**ASSIGNED TASK**
Exact copies of all the lines below are required, with the pictures omitted.

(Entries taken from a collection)
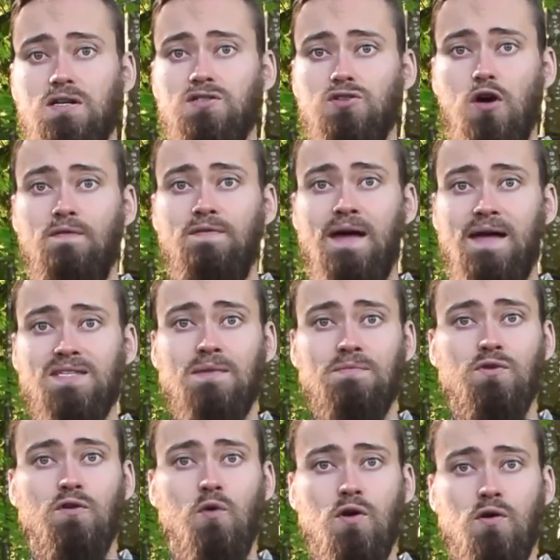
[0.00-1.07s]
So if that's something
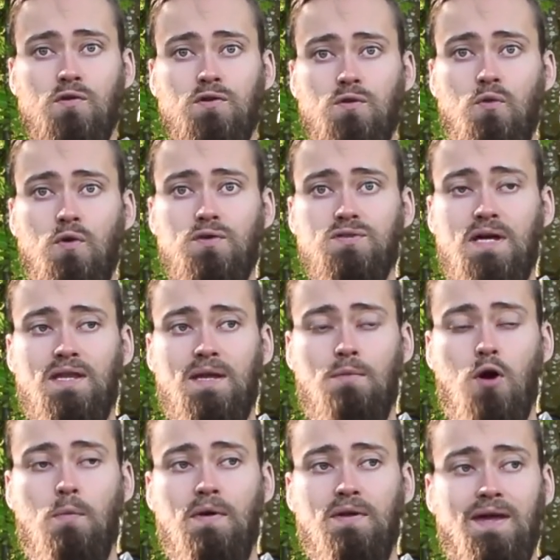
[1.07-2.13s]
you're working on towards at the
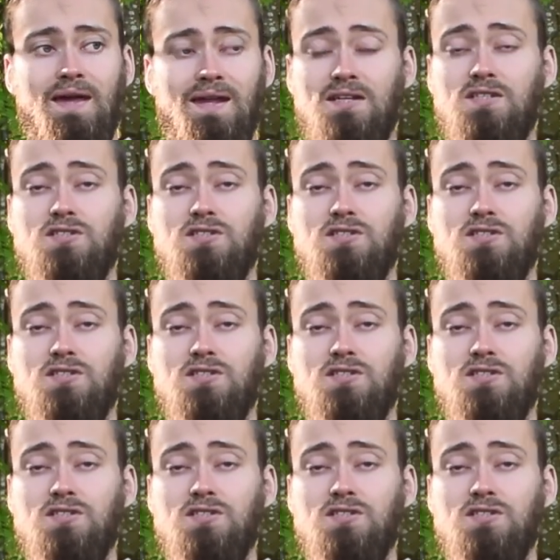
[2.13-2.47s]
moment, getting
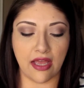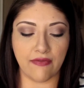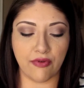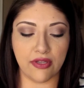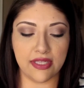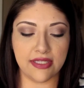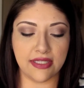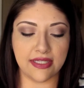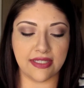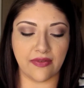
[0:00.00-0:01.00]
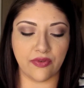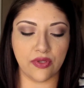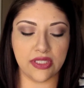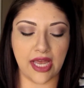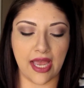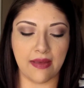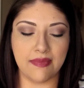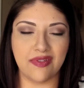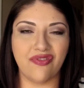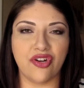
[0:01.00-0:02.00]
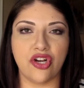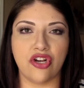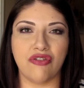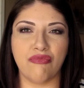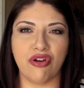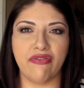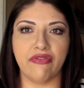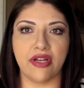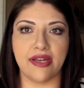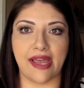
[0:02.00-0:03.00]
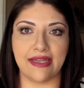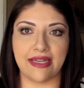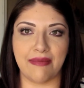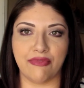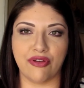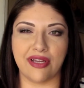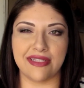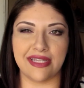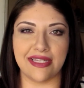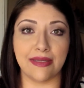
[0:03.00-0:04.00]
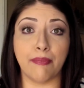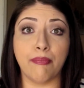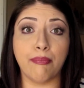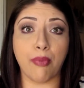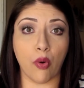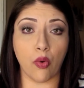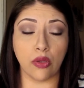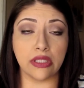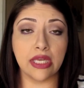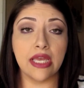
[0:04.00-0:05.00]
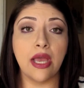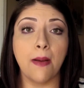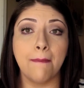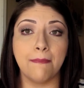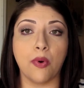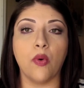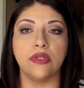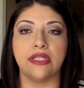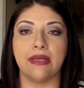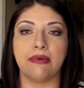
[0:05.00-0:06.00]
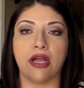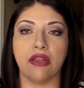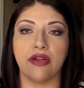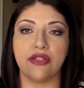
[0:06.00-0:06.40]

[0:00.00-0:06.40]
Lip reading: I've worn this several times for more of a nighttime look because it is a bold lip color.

**OUTPUT**
[0.00-1.07s]
So if that's something
[1.07-2.13s]
you're working on towards at the
[2.13-2.47s]
moment, getting
[0:00.00-0:01.00]
[0:01.00-0:02.00]
[0:02.00-0:03.00]
[0:03.00-0:04.00]
[0:04.00-0:05.00]
[0:05.00-0:06.00]
[0:06.00-0:06.40]

[0:00.00-0:06.40]
Lip reading: I've worn this several times for more of a nighttime look because it is a bold lip color.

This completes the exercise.